Mursi, Abdülhamid’in felakete yol açan siyasetini izledi. Abdülhamid, kendi döneminde siz ona ihanet ettiğinizde, ne yapıyordu? Sizi güzel bir şehir olan Şam’a veya Bağdat’a sürgüne gönderiyor ve size maaş veriyordu. Suud ailesi, Abdülhamid’in ürünüdür. Suud alise Riyad’ı yönetiyorlardı. Reşid ailesini yemeğe davet ettiler ve onları misafirlikte katlettiler. Abdülhamid’in ne yapması gerekirdi? Suud ailesini idam etmesi gerekirdi. Bu kişiler Suud kralı Selman’ın dedesi Abdurrahman ve babası Abdulaziz idi. Özetle, insanlar çok sinirlendiler ve Suud ailesini Riyad’an kovdular. Sultan Abdülhamid’in onayından sonra Suud ailesi Kuveyt’e sığında ve Sultan onlara maaş bağladı. Bugün biz Abdülhamid’in Allah Teala’nın “Ey akıl sahipleri, sizin için kısasta hayat vardır” ayetini uygulamaması siyasetinin cezasını çekiyoruz. Suud ailesinin Hicaz halkından kaç kişiyi öldürdüğüne bakın. Suud ailesinin tarihini okuduğunuzda görürsünüz. 1. Veya 2. Suud Devletinden bahsetmiyorum. Sadece 3. Suud Devletinden bahsediyorum. Suud ailesinin Suudi Arabistan’a hakim olabilmek için Arap yarımadasındaki Arap kabilelerine karşı yürüttüğü ve 30 yıl süren savaştan bahsediyorum. 30 yıl içinde bir çok insan katledildi. Bunun sebebi neydi? Hoşgörü siyaseti ve “Ey akıl sahipleri, sizin için kısasta hayat vardır” ayetinin uygulanmamasıdır.

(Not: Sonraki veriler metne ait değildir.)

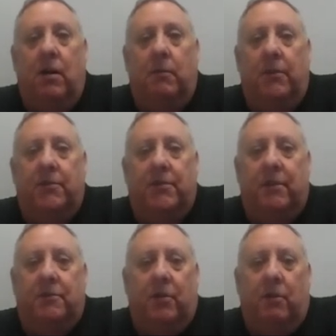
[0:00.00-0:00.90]

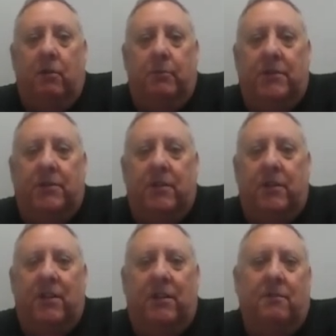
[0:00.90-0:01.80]
There's no,
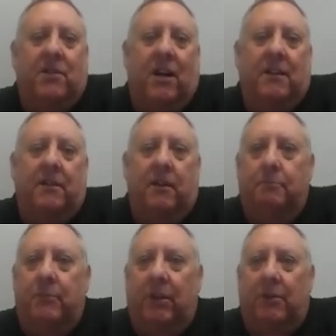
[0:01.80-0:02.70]
it's inside the,
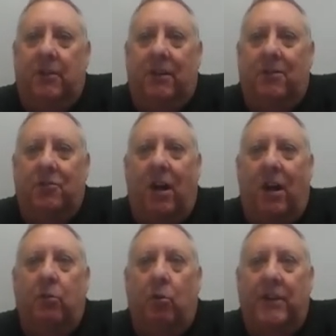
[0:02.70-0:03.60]
you can just
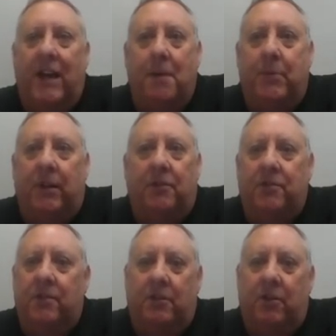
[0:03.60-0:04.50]
download the app and
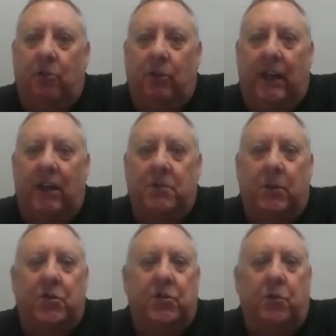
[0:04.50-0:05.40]
you can look at it as
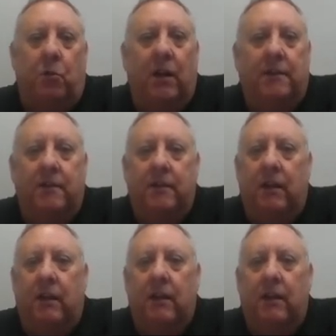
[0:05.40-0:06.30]
much as you want.
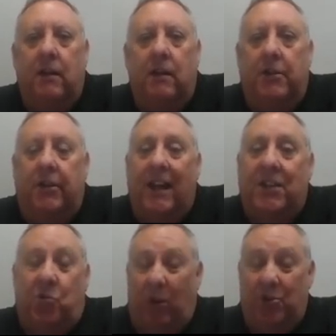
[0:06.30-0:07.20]
You can
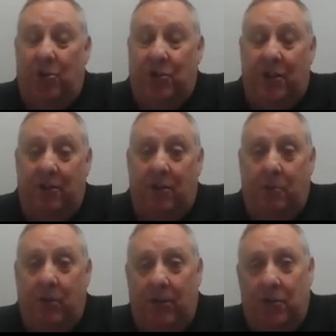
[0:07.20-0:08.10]
ask questions on there, I
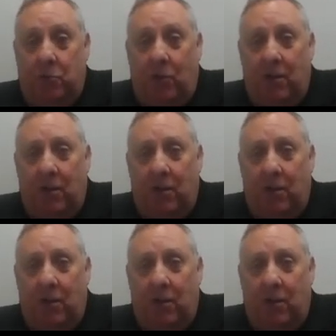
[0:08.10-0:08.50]
believe, as well.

Allah Teala’nın sözünü uygulamadığınız zaman bugün içinde yaşadığımız felaketi görün.

Bu yüzden şunu iyi bilin. Kan, kan dökülmesini korur. Bizim hedefimiz kan dökülmesini durdurmaktır. Abdülhamid Kur’an ayetini uygulayıp onlara “Ey Suud ailesi! Siz ihanet ettiniz ve misafirlerinizi öldürdünüz. Dolayısıyla cezanız idamdır!” deseydi. Bugün ne Suud ailesi ve ne de Suudi Devleti olurdu. Ayrıca casus Lawrence ve daha sonra gelen hain lider Hussein B. Ali gibilerine yapılan hoşgörü. Böylece yumuşak davranma siyasetinin sonucu olarak Osmanlı ve Mısır’ın çöküşünü izledik.

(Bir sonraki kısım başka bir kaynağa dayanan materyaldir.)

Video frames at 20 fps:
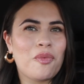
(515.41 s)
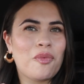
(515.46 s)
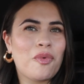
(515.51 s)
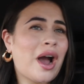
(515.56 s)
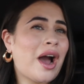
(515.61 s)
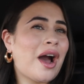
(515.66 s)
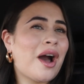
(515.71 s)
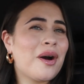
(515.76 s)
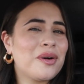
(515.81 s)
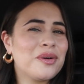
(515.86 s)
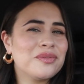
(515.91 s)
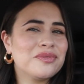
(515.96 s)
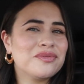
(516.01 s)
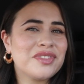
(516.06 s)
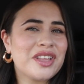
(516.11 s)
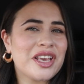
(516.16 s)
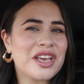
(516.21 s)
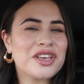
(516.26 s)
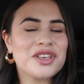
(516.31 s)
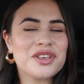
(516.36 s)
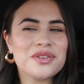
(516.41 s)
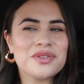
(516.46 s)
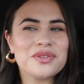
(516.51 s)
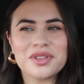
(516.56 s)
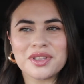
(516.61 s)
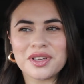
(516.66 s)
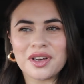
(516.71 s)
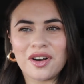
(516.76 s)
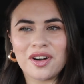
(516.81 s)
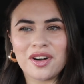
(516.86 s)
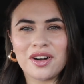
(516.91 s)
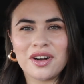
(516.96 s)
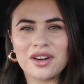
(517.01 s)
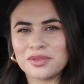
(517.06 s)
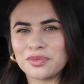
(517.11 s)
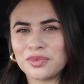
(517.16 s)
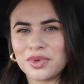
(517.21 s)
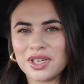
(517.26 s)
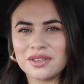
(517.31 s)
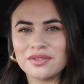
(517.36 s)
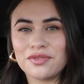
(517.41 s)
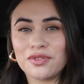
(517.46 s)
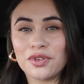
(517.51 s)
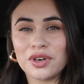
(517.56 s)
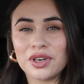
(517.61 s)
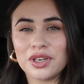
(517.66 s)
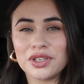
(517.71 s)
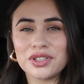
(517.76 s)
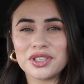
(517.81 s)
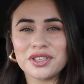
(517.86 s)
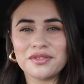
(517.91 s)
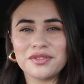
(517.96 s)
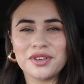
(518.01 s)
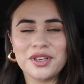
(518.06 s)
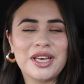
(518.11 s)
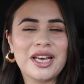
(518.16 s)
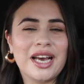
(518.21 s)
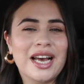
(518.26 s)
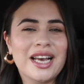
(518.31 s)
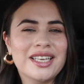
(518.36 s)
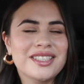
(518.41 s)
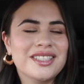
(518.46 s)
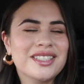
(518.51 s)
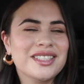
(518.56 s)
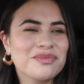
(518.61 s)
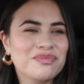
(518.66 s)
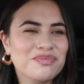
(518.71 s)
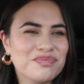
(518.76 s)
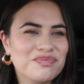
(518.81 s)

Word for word: wow, thank you the all what 400 of you guys.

Osmanlı Padişahı Sultan Yavuz Selim, İslam dünyasını kurtardı. Safevi İran Devleti’nin işgal ettiği Osmanlı topraklarını kurtaran odur. Bu yüzden hakarete uğrayıp ve aşağılanıyor. Erdoğan’ın 3. İstanbul köprüsünü Yavuz Selim olarak isimlendirdiği gördüğümde Erdoğan’ın tarih ve tarihin içyüzünü bildiğini anladım. Türkiye Abdülhamid’e değil, Yavuz Selim’e ihtiyaç duyuyor. İkinci meselemiz budur. Üçüncüsü, bu generaller bu açıklamayı niçin yayınladılar? Bunun iki sebebi var. Birincisi formalite veya ikincil sebeptir. Öncelikle eğer uyuyan hain unsurlar varsa bunlara “Cesaretli olun, umut var” demek. Yani CIA’ye çalışan FETÖ örgütünün uyuyan elemanlarını cesaretlendirmek ve onlara “Cesur olan, korkmayın, darbe yapmak için ışık var” diyorlar.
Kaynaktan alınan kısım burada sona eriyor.